_What the task asks_
Exact copies of all the lines below are needed, without the pictures.

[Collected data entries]
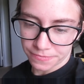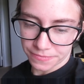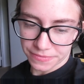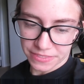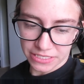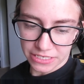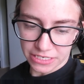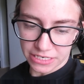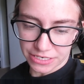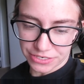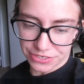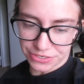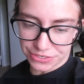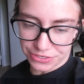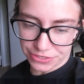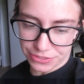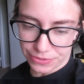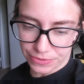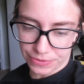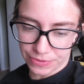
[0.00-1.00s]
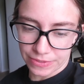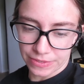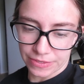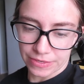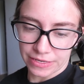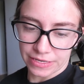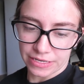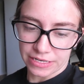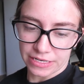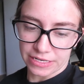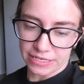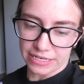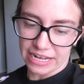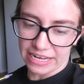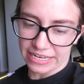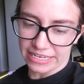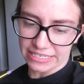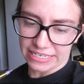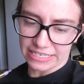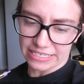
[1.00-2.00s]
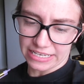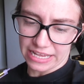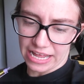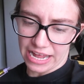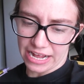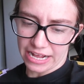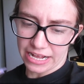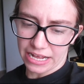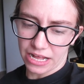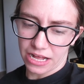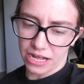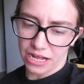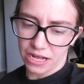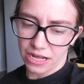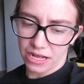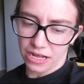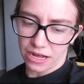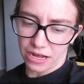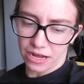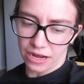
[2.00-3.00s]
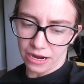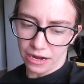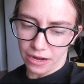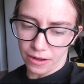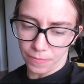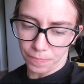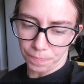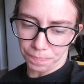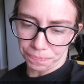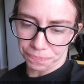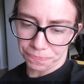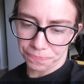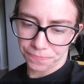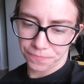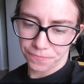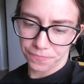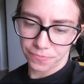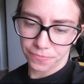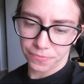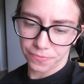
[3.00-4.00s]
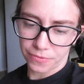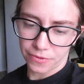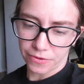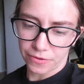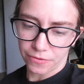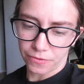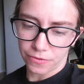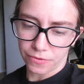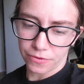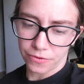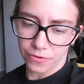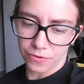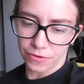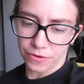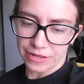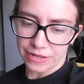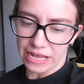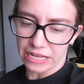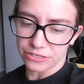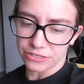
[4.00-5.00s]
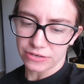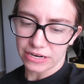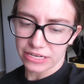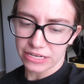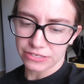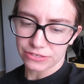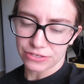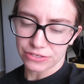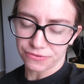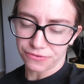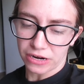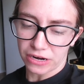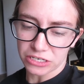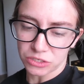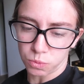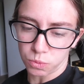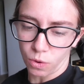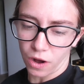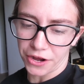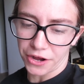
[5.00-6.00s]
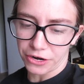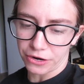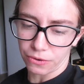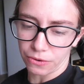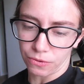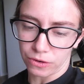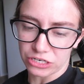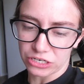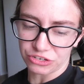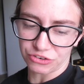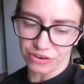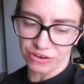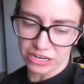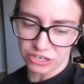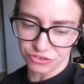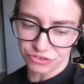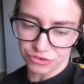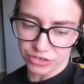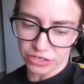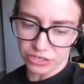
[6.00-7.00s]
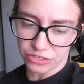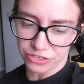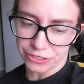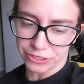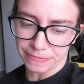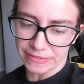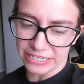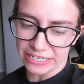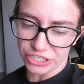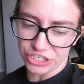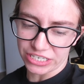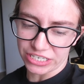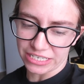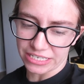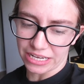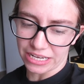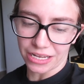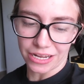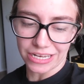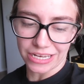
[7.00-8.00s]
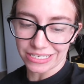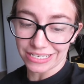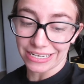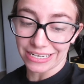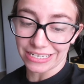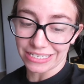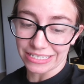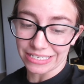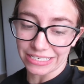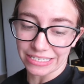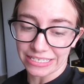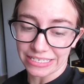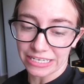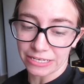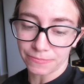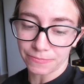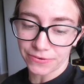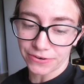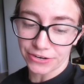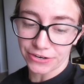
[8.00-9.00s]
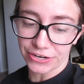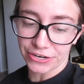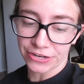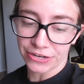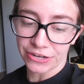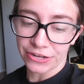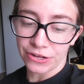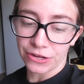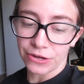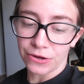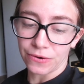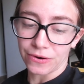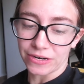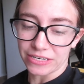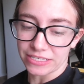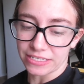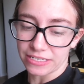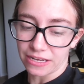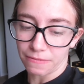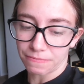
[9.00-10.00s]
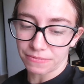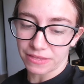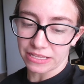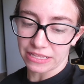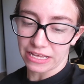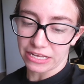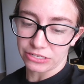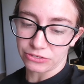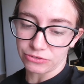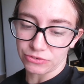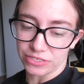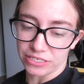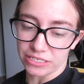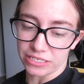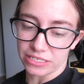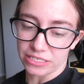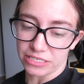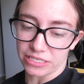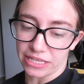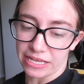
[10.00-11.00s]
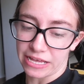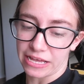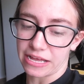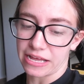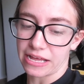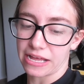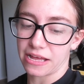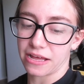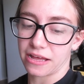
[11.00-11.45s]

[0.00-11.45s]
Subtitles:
yeah, because it's like, yeah, do not use freshwater or terrestrial species unless it is a seabird or something that uses the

_Result for this task_
[0.00-1.00s]
[1.00-2.00s]
[2.00-3.00s]
[3.00-4.00s]
[4.00-5.00s]
[5.00-6.00s]
[6.00-7.00s]
[7.00-8.00s]
[8.00-9.00s]
[9.00-10.00s]
[10.00-11.00s]
[11.00-11.45s]

[0.00-11.45s]
Subtitles:
yeah, because it's like, yeah, do not use freshwater or terrestrial species unless it is a seabird or something that uses the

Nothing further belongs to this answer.